REQUIRED ACTION: Your task is to print all of the data below exactly, with no pictures included.

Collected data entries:

══════

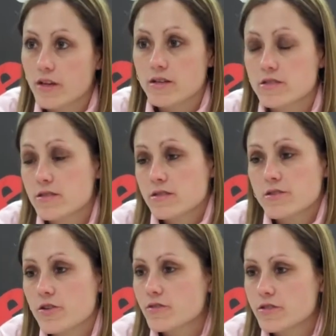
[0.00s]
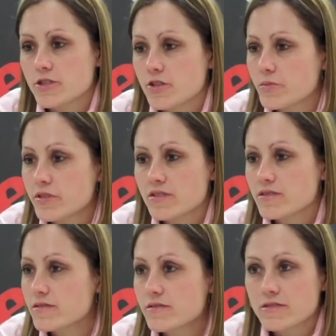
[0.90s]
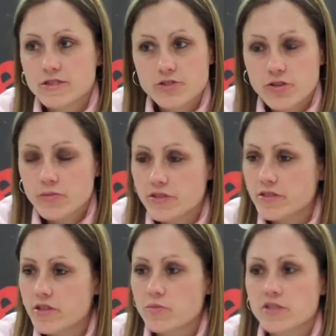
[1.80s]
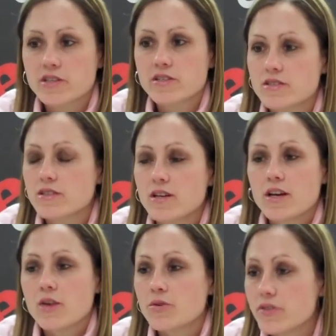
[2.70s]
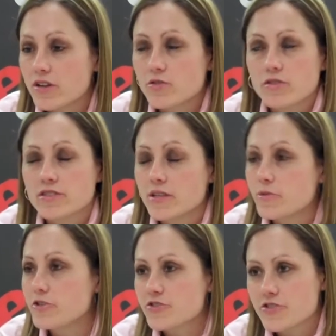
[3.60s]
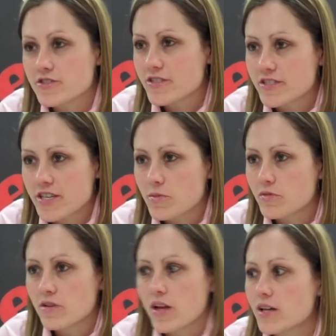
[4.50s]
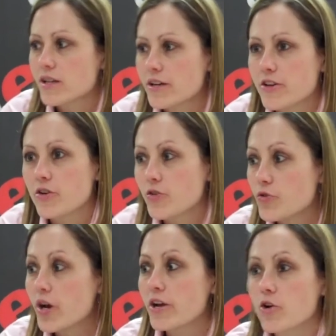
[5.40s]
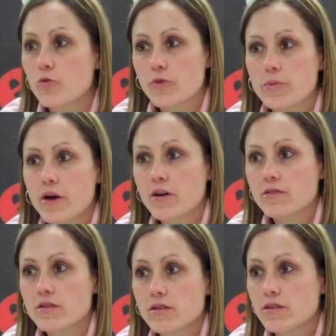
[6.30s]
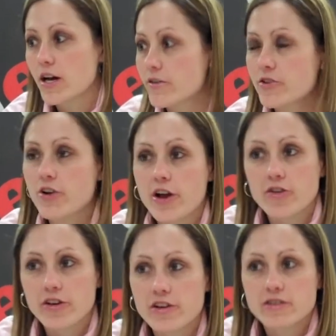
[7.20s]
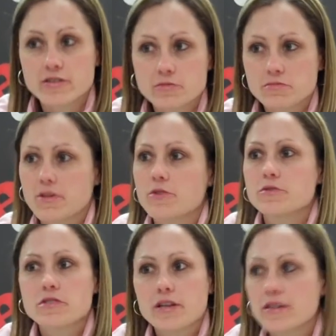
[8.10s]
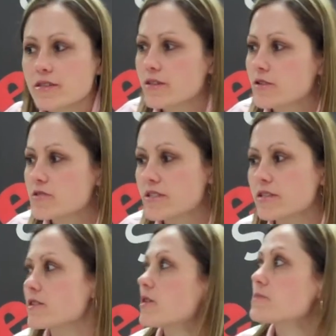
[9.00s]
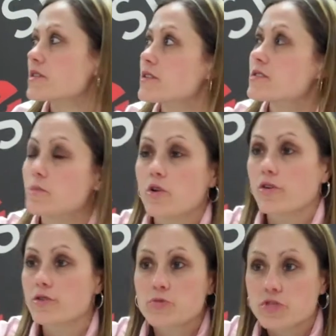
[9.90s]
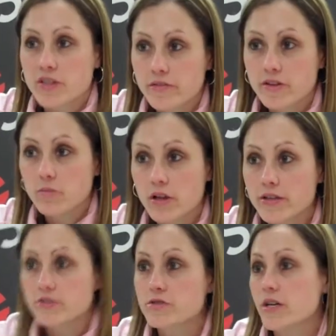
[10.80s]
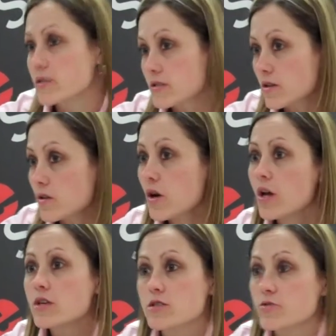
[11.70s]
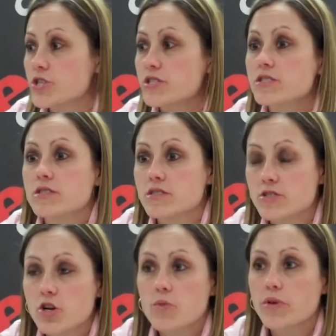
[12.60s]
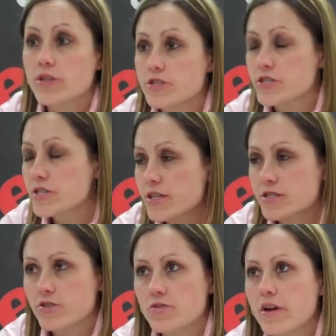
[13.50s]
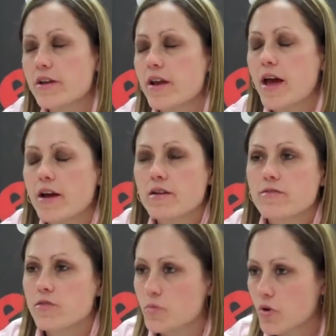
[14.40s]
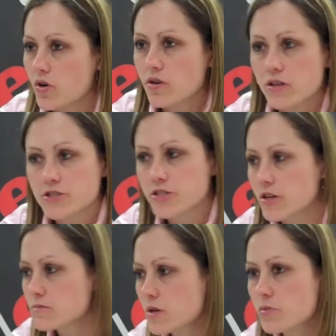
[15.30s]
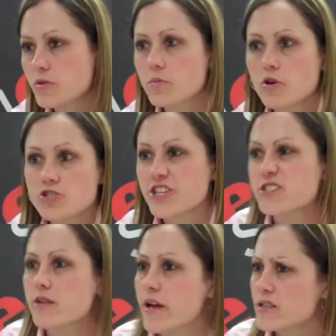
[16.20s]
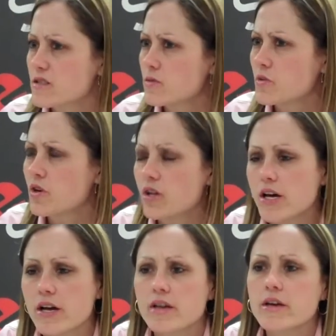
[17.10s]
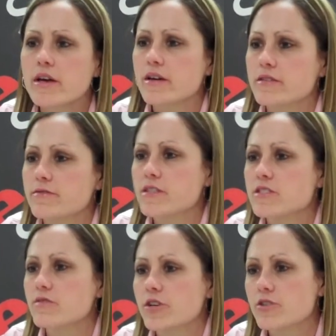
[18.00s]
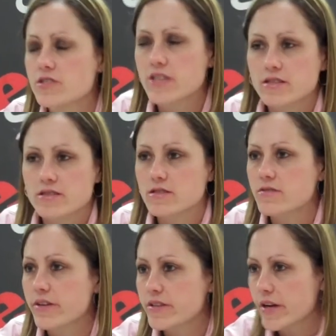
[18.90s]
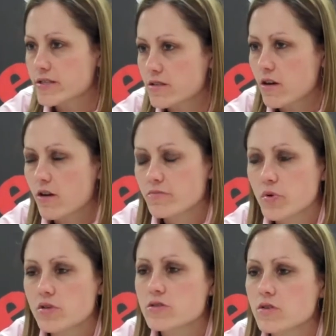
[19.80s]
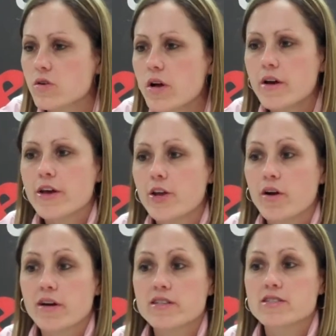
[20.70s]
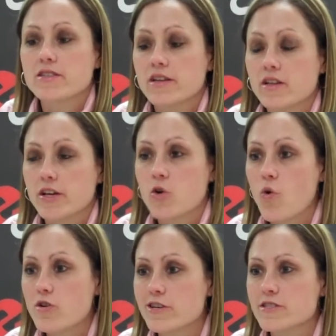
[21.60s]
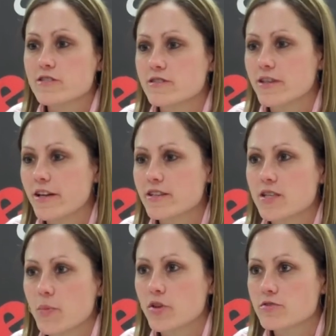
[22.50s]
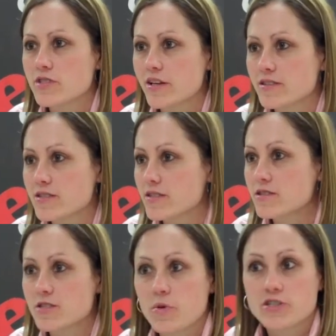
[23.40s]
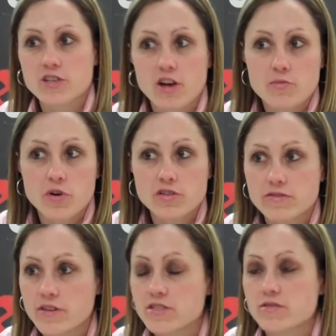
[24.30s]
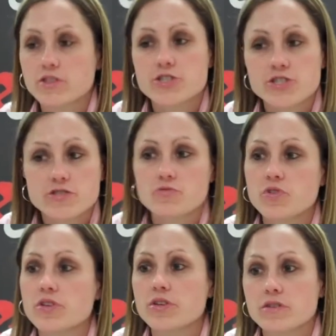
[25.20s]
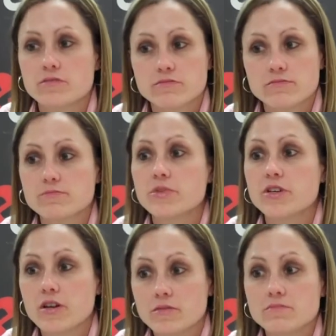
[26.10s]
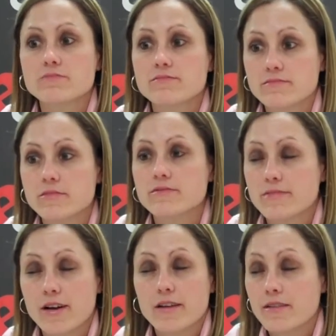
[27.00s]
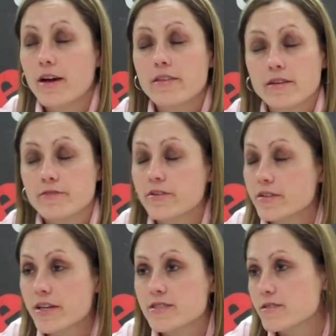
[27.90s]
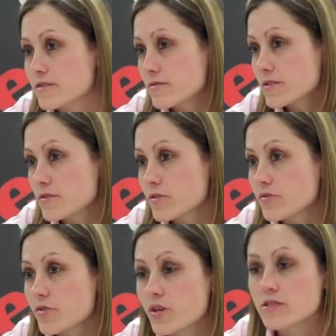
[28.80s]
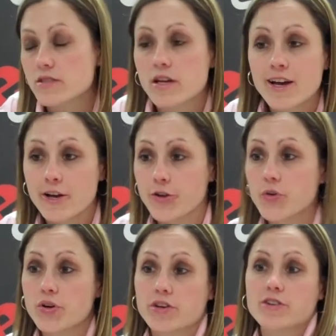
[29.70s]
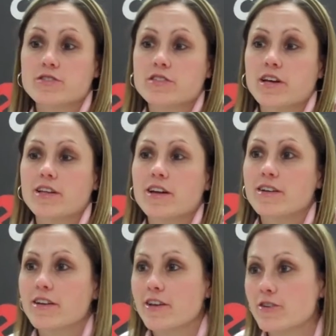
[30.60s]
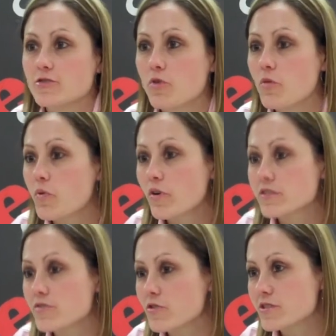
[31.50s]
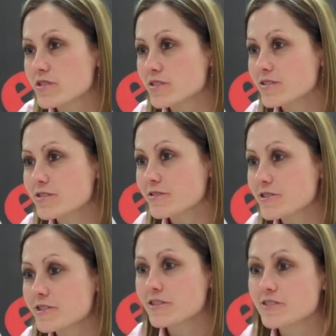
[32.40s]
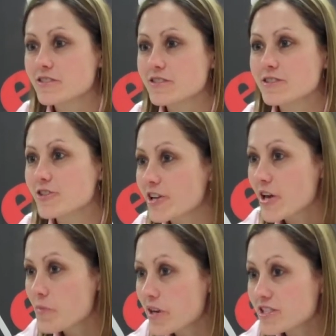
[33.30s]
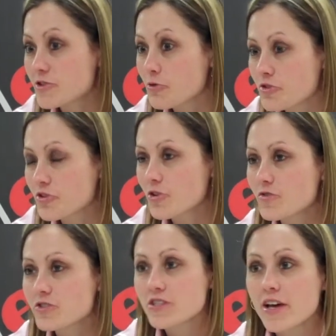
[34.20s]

Yeah, just her determined, extremely determined kid. And we talk to our team. We use her as an example a lot. Like, you know, you got to go rebound out of your area, is how we say it. You know, Sid comes and gets the ball, and she wasn't even in the play 2 seconds ago. So she just is determined. She has a great knack for the ball. Like, she comes up with the ball. She gets her hands on the ball a lot. And defensively, her sense is fantastic off ball. So, you know, I honestly think, like, Courtney's getting some of those tendencies, especially off ball defensively. She's really become, I think, fantastic defensively for us. And you look at her stat line, you know, 12 points, 4 assists, 3 steals in 38 minutes, no turnovers.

══════

EXPECTED ANSWER:
[0.00s]
[0.90s]
[1.80s]
[2.70s]
[3.60s]
[4.50s]
[5.40s]
[6.30s]
[7.20s]
[8.10s]
[9.00s]
[9.90s]
[10.80s]
[11.70s]
[12.60s]
[13.50s]
[14.40s]
[15.30s]
[16.20s]
[17.10s]
[18.00s]
[18.90s]
[19.80s]
[20.70s]
[21.60s]
[22.50s]
[23.40s]
[24.30s]
[25.20s]
[26.10s]
[27.00s]
[27.90s]
[28.80s]
[29.70s]
[30.60s]
[31.50s]
[32.40s]
[33.30s]
[34.20s]

Yeah, just her determined, extremely determined kid. And we talk to our team. We use her as an example a lot. Like, you know, you got to go rebound out of your area, is how we say it. You know, Sid comes and gets the ball, and she wasn't even in the play 2 seconds ago. So she just is determined. She has a great knack for the ball. Like, she comes up with the ball. She gets her hands on the ball a lot. And defensively, her sense is fantastic off ball. So, you know, I honestly think, like, Courtney's getting some of those tendencies, especially off ball defensively. She's really become, I think, fantastic defensively for us. And you look at her stat line, you know, 12 points, 4 assists, 3 steals in 38 minutes, no turnovers.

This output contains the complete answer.